An exact repetition of every entry, with no images, is the required answer.

Stored data

☆ ☆ ☆ ☆ ☆

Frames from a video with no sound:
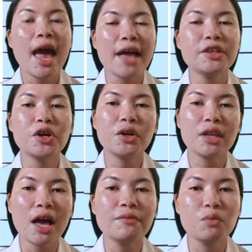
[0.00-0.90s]
and your
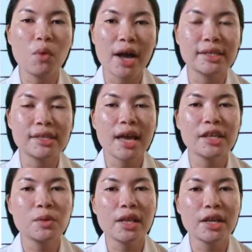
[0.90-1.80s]
loved ones,
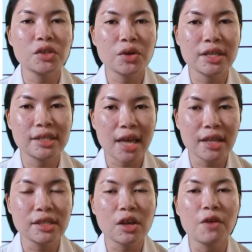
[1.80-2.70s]
as well as your
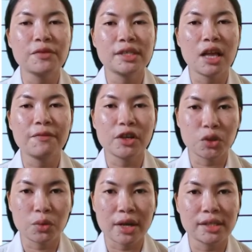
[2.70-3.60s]
sense of
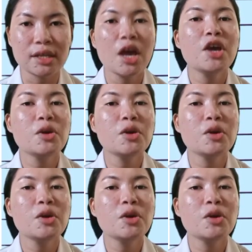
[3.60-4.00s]
self-assurance.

☆ ☆ ☆ ☆ ☆

Response to this task
Frames from a video with no sound:
[0.00-0.90s]
and your
[0.90-1.80s]
loved ones,
[1.80-2.70s]
as well as your
[2.70-3.60s]
sense of
[3.60-4.00s]
self-assurance.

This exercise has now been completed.